La geopolitica bergogliana, terzo tratto del pontificato, è il logico coronamento dei due tratti precedenti, quello di maggior peso e più durevole prospettiva. E’ una geopolitica antiliberale e antioccidentale. Neanch’essa originale, è la proiezione globale della Terza Posizione peronista, “comunista di destra” perché comunitaria ma religiosa, “fascista di sinistra” perché nazionale ma popolare. Via aperta dai fascismi cristiani tra “plutocrazie demoliberali” e “comunismo ateo”. Il Terzomondismo ne è l’ideale prolungamento, “l’ecumenismo del povero” la ricetta: “verrà un’epoca di grande sincretismo”, apprese Bergoglio dai suoi maestri, di una religione capace di sintetizzare “l’insieme delle tradizioni religiose mondiali” e di unirle contro il nemico comune, l’occidente secolare e le élite occidentalizzate che attentano alle virtù religiose dei “popoli”. Non v’è viaggio nel sud del mondo in cui Francesco non abbia ammonito i “poveri” a non cedere alle sirene tentatrici del progresso occidentale. Da ciò il profondo antiamericanismo e da ciò l’attrazione per il populismo russo, l’ammirazione per la matrice confuciana del comunismo cinese. La loro ispirazione olistica evoca la cristianità antica, è l’antitesi del razionalismo occidentale. 


Dunque? Francesco lascia in dote la tanto annunciata “rivoluzione”? Domanda inutile, etichetta banale: dipende da cosa intendiamo per tale. Gli stessi motivi per cui taluni lo trovano rivoluzionario, paiono a me convincenti per considerarlo conservatore. Tale, d’altronde, è sempre stato per gli argentini. Qualcuno ne troverà “progressista” l’opposizione del popolo alle élite, del plebeo all’intellettuale, del sud al nord. Anche il malcelato disprezzo per la scienza e la ragione? Più che progressismo io lo definirei pauperismo, paternalismo, atavica resistenza all’innovazione e all’autodeterminazione dell’individuo. 

  
“Progressista” è parsa a tanti la flessibilità sui “valori non negoziabili”, su cui era stato inflessibile in passato. Flessibilità verbale più che fattuale. Ma come intenderla? Figlio di un cattolicesimo integrale, più che “la pecora nell’ovile” Bergoglio ha sempre cercato di recuperare quelle che dall’ovile erano sfuggite: tutti dentro! Non considera la Chiesa una parte del tutto, ma il tutto che unifica le parti: sogna di ricondurre la differenza all’unità, il conflitto ad armonia, le persone al “popolo”. Il “progressismo” è in tal caso nemico del pluralismo.

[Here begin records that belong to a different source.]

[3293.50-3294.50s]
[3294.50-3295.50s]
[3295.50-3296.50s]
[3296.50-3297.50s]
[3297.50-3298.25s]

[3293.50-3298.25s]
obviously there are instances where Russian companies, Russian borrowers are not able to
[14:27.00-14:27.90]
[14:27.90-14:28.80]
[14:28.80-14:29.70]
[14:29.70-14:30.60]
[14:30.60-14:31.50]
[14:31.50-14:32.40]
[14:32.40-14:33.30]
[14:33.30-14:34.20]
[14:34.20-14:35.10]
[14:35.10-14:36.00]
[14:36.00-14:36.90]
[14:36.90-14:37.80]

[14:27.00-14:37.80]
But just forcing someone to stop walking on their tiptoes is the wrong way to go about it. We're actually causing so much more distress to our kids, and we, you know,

Il laico o il non credente non hanno dignità come tali: sono cristiani inconsapevoli o il Demonio in persona. Non a caso Bergoglio ha fatto il progressista nell’occidente secolarizzato, dove le pecore in libera uscita sono maggioranza, ma ha cavalcato la tradizione ovunque altrove nel mondo, dove s’è sgolato a denunciare il pericolo delle “colonizzazioni ideologiche” occidentali. 

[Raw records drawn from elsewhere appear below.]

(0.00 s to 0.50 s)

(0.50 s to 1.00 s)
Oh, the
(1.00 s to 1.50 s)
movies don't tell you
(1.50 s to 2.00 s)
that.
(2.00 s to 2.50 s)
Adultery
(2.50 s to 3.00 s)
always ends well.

Il suo pontificato è stato troppo liquido e contraddittorio, retorico e confusionario, onnisciente e inconsistente


Cosa rimarrà del pontificato di Francesco? Chi lo sa! Sbaglierò, ma ho l’impressione che lascerà un’impronta meno profonda di quanto faceva presagire agli inizi, di quanto promettevano i grandi propositi e i bombastici annunci dei cantori: troppo liquido e contraddittorio, retorico e confusionario, onnisciente e inconsistente. Pescare un Papa nella Chiesa argentina era d’altronde un azzardo: una Chiesa trionfalista che trionfando aveva contribuito alla decadenza di un paese un tempo colmo di speranze! Un modello di Chiesa buono per il passato più che per il futuro. Francesco lascia irrisolti i nodi che era stato chiamato a sciogliere: la religiosità cresce ma per altri canali, la secolarizzazione procede per i suoi. Il distacco dall’occidente rimarrà la sua impronta più profonda. Conviene? Da laico, vedo più rischi che opportunità.